Question

A steel wire of length 6m and cross-sectional area 3.0times10^(-5)m^(2) stretches by the same amount as a copper wire of length 4m and cross-sectional area of 5.0times10^(-5)m^(2) under a given load.What is the ratio of the Young's modulus of steel to that of copper?​

Answer 1

Answer:

A steel wire of length 6m and cross-sectional area 3.0times10^(-5)m^(2) stretches by the same amount as a copper wire of length 4m and cross-sectional area of 5.0times10^(-5)m^(2) under a given load.What is the ratio of the Young's modulus of steel to that of copper?

Answer 2

Answer:

The ratio of Young's modulus of steel to that of copper is 1:4.

Explanation:

The young modulus of a material is given as,

$Y=\frac{FL}{\Delta LA}$            (1)

where,

Y=young modulus of a material

F=force or load acting on the material

L=length of the material

ΔL=change in the length of the material

A=area of the cross-section of the material

As per the question both steel and copper wires are stretched by the same amount. So, the ΔL i.e.change in the length for both of them is the same.
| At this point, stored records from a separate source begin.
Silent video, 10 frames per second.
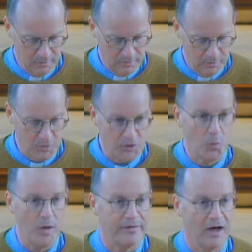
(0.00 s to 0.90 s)
who is
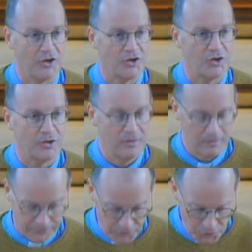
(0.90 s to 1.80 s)
with us
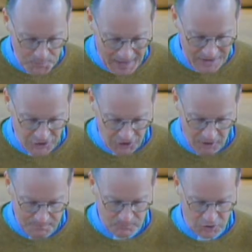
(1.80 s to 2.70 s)
through the bad
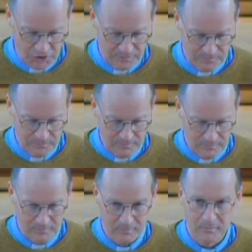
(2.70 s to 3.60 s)
times,
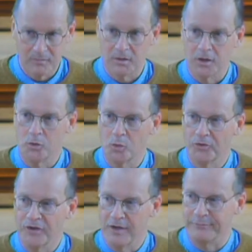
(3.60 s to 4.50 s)
who will
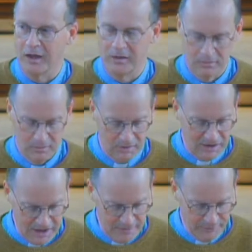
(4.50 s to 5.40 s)
never
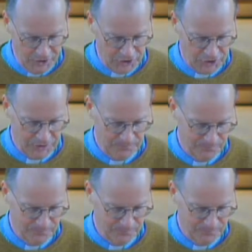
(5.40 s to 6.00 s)
leave us.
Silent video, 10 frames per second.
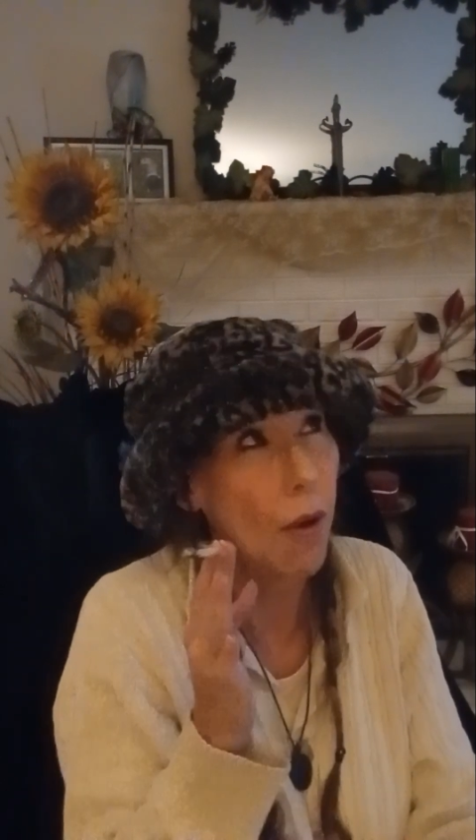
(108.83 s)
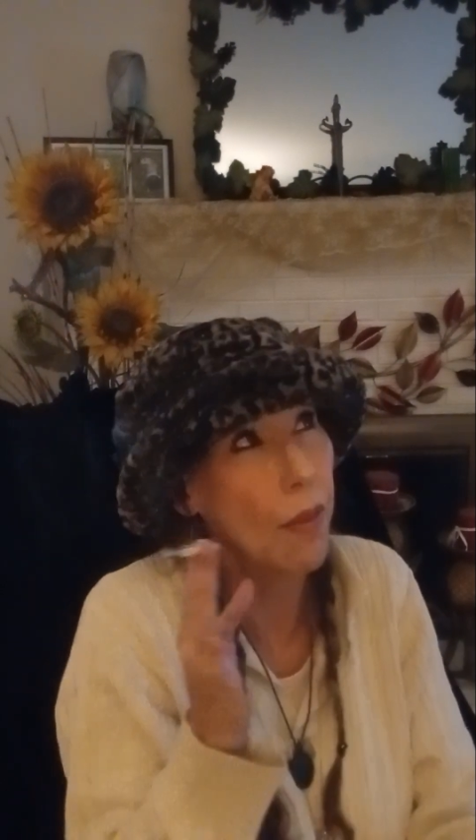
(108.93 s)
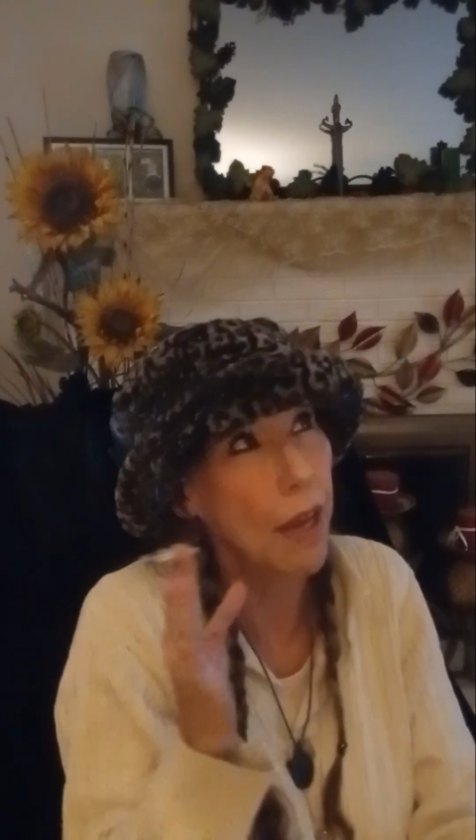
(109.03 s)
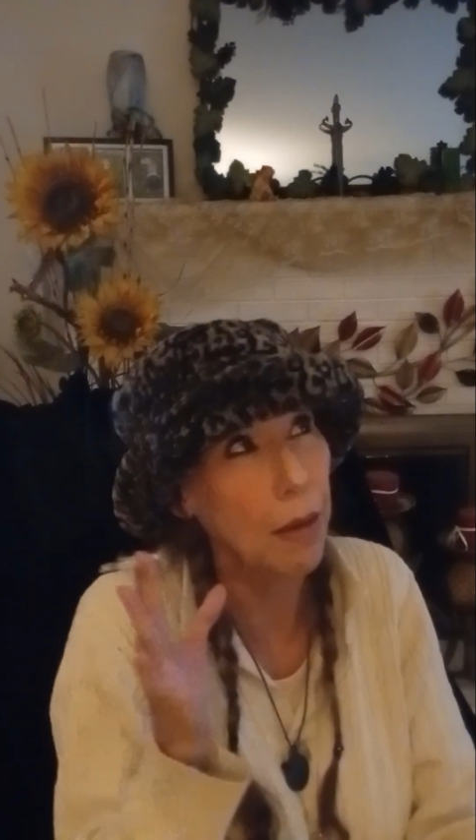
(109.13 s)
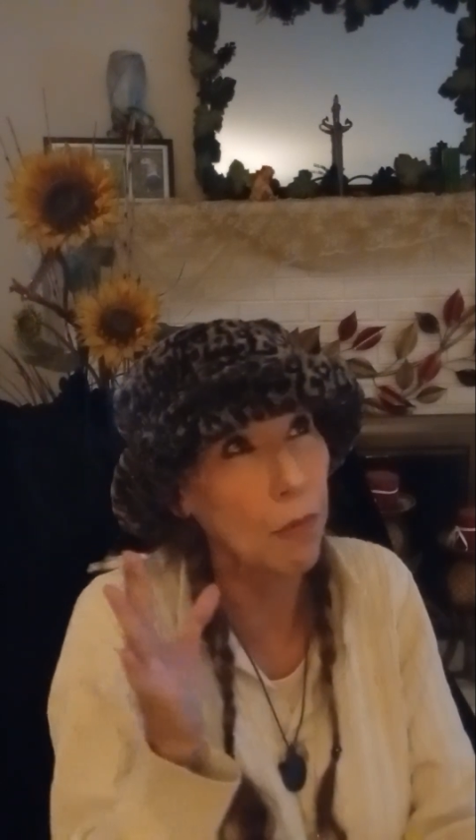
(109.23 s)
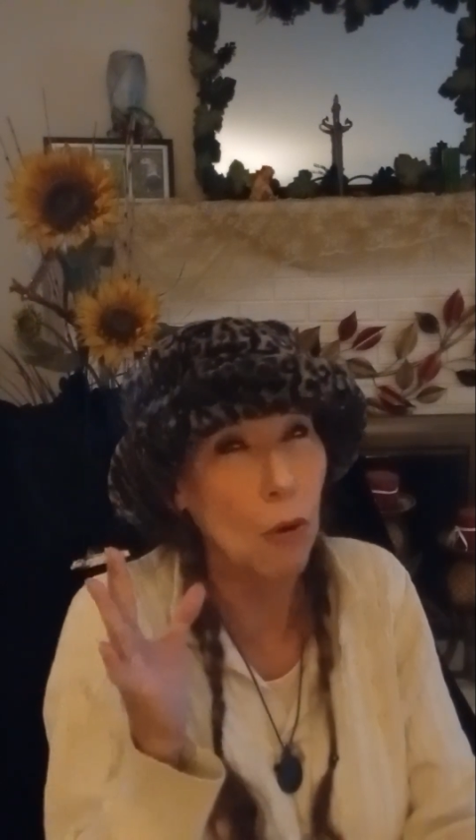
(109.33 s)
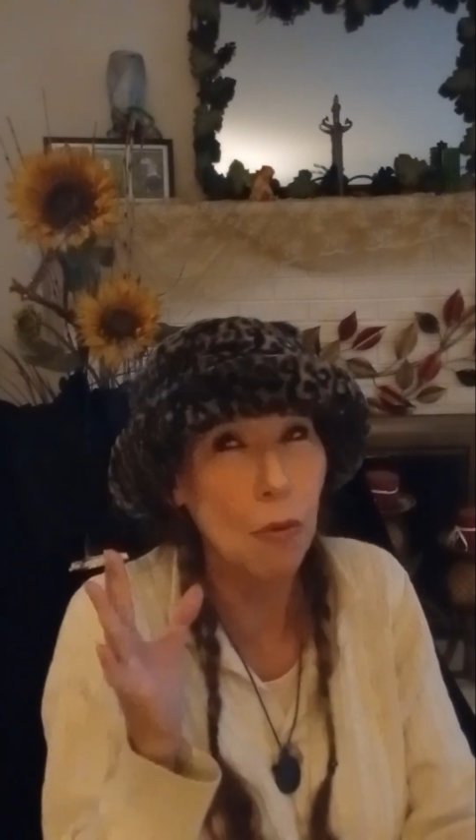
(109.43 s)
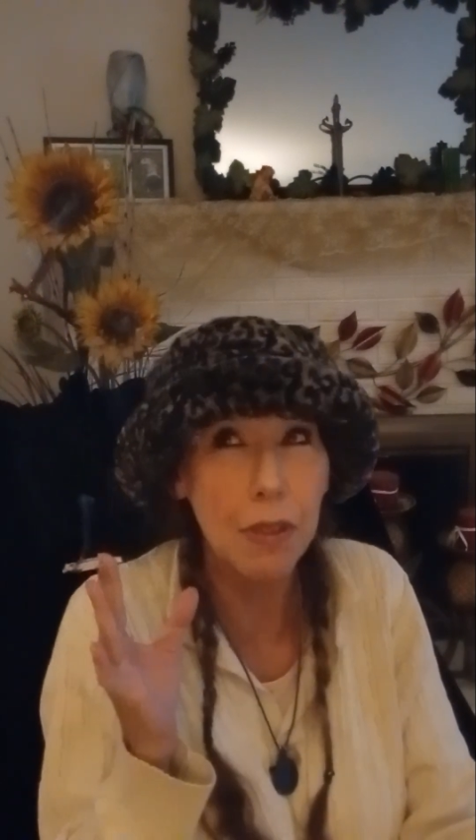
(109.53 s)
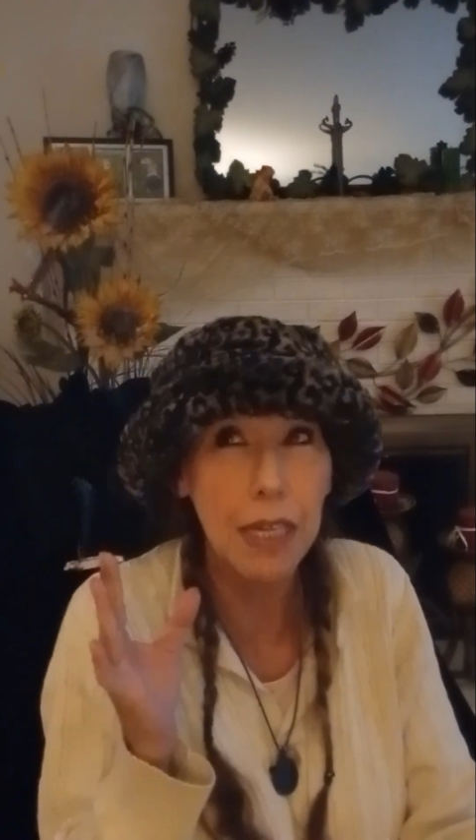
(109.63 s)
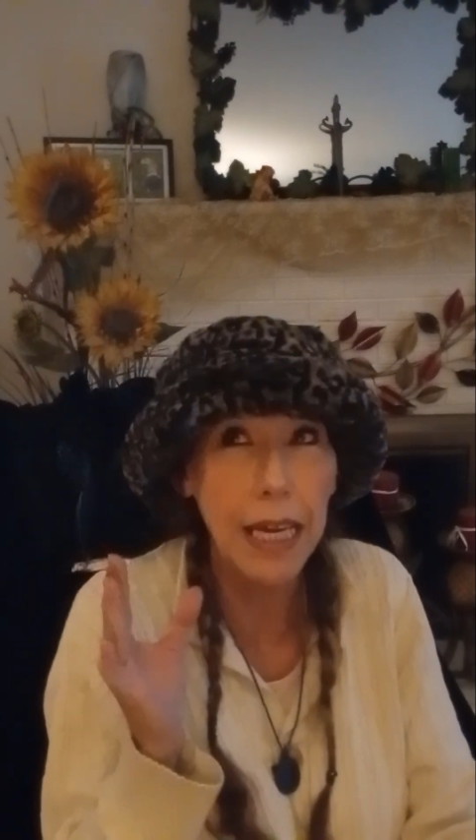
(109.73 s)
they
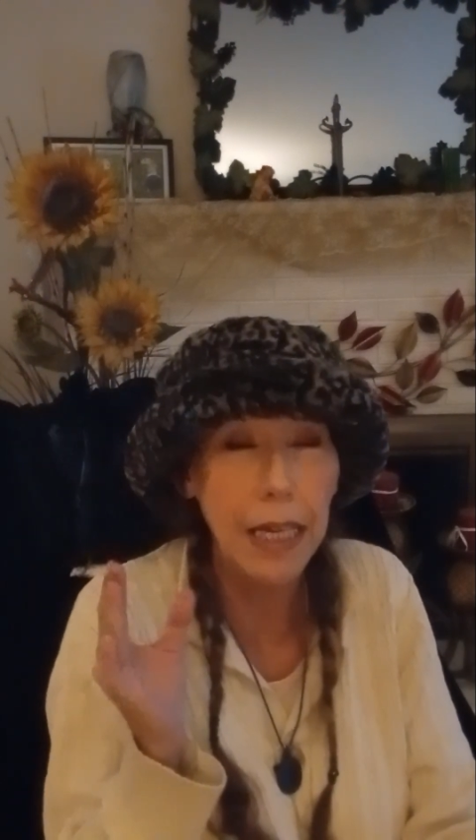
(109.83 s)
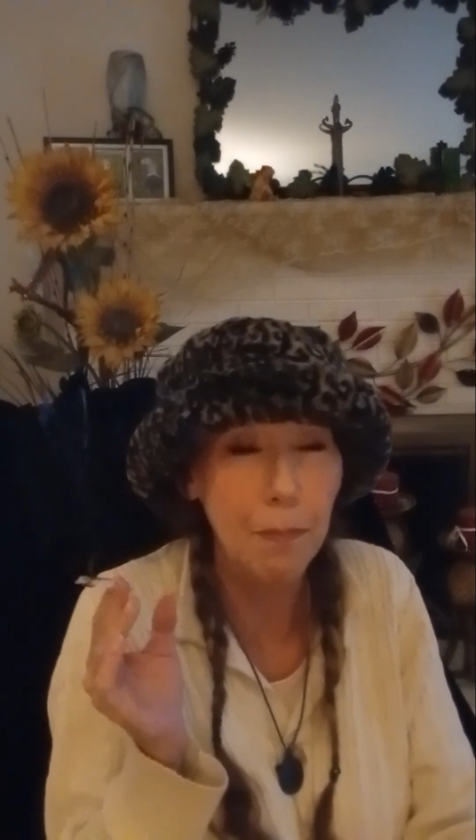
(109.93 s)
rotate.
And the load acting on them is also the same. i.e.F is the same.

Steel Wire

length(l)=6m

Area(A)=3×10⁻⁵m²

By substituting the value of l and A in equation (1) we get;

$Y_s=\frac{F\times 6}{\Delta L\times 3\times 10^-^5}=\frac{F\times 2 \times 10^4}{\Delta L}$               (2)

Copper Wire

length(l)=4m

Area(A)=5×10⁻⁵m²

By substituting the value of l and A in equation (1) we get;

$Y_c=\frac{F\times 4}{\Delta L\times 5\times 10^-^5}=\frac{F\times 8\times 10^4}{\Delta L}$              (3)

Now by taking the ratio of steel and copper we get;

$\frac{Y_s}{Y_c}=\frac{\frac{F\times 2 \times 10^4}{\Delta L}}{\frac{F\times 8\times 10^4}{\Delta L}}=\frac{1}{4}$                             (4)

Hence, the ratio of Young's modulus of steel to that of copper is 1:4.